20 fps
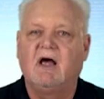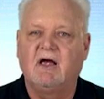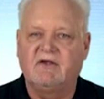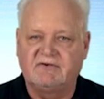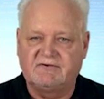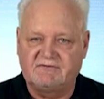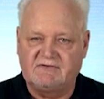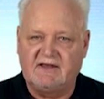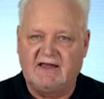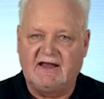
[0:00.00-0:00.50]

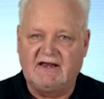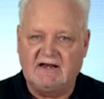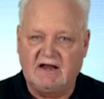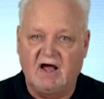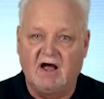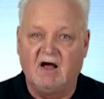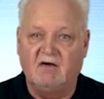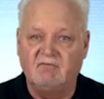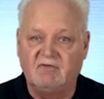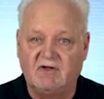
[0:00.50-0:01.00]
estate
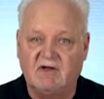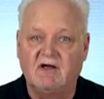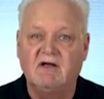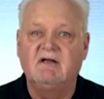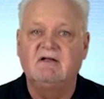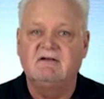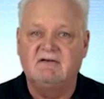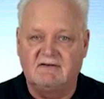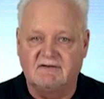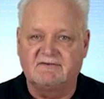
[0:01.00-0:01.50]
of the
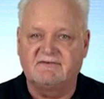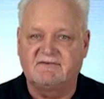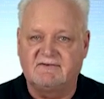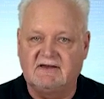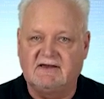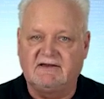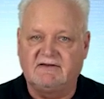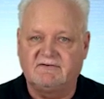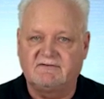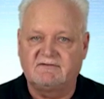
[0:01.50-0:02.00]

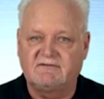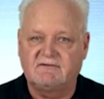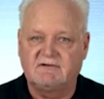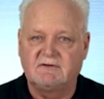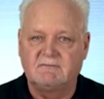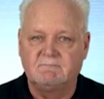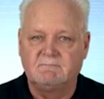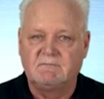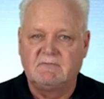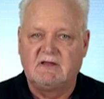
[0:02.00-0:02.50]

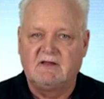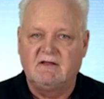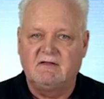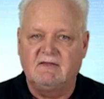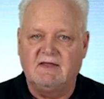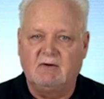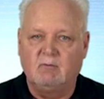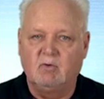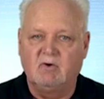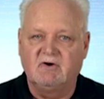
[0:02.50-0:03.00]
deceased.
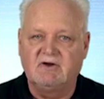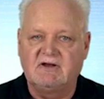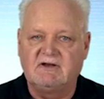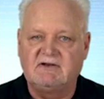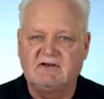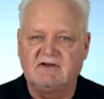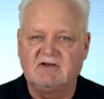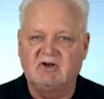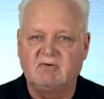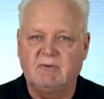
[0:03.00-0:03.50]
They will
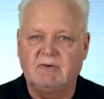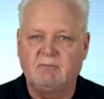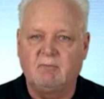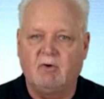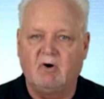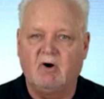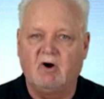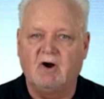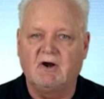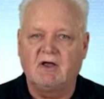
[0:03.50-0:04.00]
continue to be
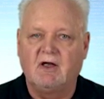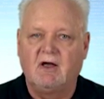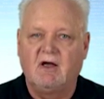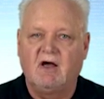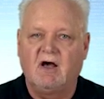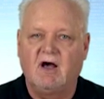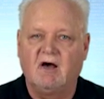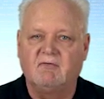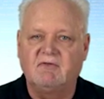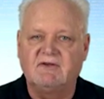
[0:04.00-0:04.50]
part
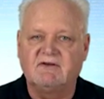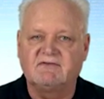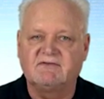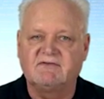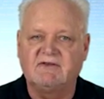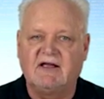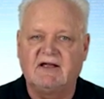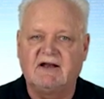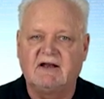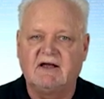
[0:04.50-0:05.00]
of the
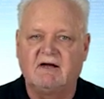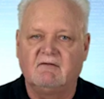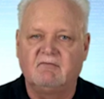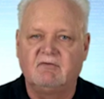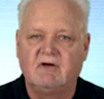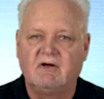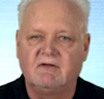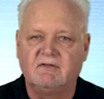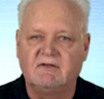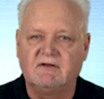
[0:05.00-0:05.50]
estate
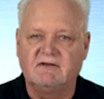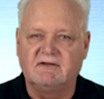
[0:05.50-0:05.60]
of the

══════════════════════════════

= The problem =
Reproduce the records in full, exactly as they appear, and show none of the pictures.

= Exercise answer =
20 fps
[0:00.00-0:00.50]

[0:00.50-0:01.00]
estate
[0:01.00-0:01.50]
of the
[0:01.50-0:02.00]

[0:02.00-0:02.50]

[0:02.50-0:03.00]
deceased.
[0:03.00-0:03.50]
They will
[0:03.50-0:04.00]
continue to be
[0:04.00-0:04.50]
part
[0:04.50-0:05.00]
of the
[0:05.00-0:05.50]
estate
[0:05.50-0:05.60]
of the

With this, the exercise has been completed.